You can't possibly grow or get better until you fail. Constantly succeeding at things does not make you better at them, it only raises your expectations for yourself. It also means you're probably not putting yourself in a position to actually grow: you're repeating successful patterns.

This is a great way to go until it fails. If you keep mining the same spot, it will become bare. If you keep drilling for oil in the same location, it will eventually result in an empty sinkhole. This is less obvious in technological trades, but just as true. Microsoft pursued the same business model for years and slowly lost their stranglehold on the tech sector. Apple's high margins on high quality electronics seemed endless until they hit the ceiling and stopped growing, and now they have to pay dividends to keep people owning their stock.

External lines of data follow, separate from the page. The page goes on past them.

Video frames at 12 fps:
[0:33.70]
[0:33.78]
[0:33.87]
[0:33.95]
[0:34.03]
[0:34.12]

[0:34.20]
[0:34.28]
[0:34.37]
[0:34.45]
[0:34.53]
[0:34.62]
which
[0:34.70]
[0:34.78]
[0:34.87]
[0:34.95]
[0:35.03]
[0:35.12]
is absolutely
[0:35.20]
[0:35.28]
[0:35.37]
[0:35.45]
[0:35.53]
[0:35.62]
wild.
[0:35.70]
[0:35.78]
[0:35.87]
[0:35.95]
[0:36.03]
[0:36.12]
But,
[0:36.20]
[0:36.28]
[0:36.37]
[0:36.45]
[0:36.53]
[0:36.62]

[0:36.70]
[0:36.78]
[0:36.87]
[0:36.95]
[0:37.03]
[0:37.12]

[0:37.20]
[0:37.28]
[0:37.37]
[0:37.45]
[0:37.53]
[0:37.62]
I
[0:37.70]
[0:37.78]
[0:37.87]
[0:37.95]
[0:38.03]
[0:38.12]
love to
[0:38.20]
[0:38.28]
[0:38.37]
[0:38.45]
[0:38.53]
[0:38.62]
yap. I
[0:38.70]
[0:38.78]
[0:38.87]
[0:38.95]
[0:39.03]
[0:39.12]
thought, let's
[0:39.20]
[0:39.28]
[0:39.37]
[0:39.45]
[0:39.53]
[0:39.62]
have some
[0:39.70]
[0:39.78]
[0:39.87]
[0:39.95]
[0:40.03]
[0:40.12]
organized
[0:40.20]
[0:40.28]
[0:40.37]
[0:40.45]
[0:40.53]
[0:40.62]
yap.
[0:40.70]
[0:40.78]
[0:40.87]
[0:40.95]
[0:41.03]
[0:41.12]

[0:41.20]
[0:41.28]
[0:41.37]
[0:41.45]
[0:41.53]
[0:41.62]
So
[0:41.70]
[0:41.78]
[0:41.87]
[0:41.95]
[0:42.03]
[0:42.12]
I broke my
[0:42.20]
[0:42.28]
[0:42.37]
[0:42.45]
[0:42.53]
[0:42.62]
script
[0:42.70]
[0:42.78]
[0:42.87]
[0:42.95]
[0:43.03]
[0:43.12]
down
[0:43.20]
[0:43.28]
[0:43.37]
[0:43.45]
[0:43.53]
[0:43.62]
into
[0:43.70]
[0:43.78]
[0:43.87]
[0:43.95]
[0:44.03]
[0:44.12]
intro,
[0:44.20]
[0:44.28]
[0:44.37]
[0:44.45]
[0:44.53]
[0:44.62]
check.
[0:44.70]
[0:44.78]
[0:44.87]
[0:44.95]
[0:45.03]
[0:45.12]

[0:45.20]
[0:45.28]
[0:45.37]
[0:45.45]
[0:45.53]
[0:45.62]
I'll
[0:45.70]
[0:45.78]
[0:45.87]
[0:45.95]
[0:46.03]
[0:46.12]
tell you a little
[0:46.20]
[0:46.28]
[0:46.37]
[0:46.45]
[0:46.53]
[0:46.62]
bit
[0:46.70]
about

Everything has a limit: the limit is often built into the thing. But even more often, the limit is within yourself. If you do not push yourself, you will slam full force into the limit within yourself and never test the limits of whatever you're doing. Don't let your only obstacle be yourself, or let people tell you that your ideas are dumb. Even if they aren't your dreams, they're just ideas.

Work is worth a lot

Ideas are worth nothing. I know that sounds cynical, and people always say the internet, technology, and computers are designed to unlock the power of ideas. But that's where all the work is, and that's where the value is. I'll say it again, for emphasis... ideas are worth nothing. I can't tell you how many times people have attempted to sell me an idea. All I have to do is all the work, and in exchange I get to keep a portion of the inevitable piles of cash. I've turned them all down, and have yet to get a call telling me "I told you so."

A bad idea, given enough work, will be something. Maybe in the process of work you'll get a better idea. Maybe your idea is actually terrible, but the work that comes from it is great anyway.

A great idea, with no work, will always just be thin air.

So go out there, get your hands dirty (metaphorically if you're a geek like me who builds software all the time), and do the work.

Though I am allowed to express my opinions and ideas freely, my employer would like me to point out that my views and opinions are my own, and don't necessarily reflect the the views, opinions, or values of Amazon and any of their subsidiaries.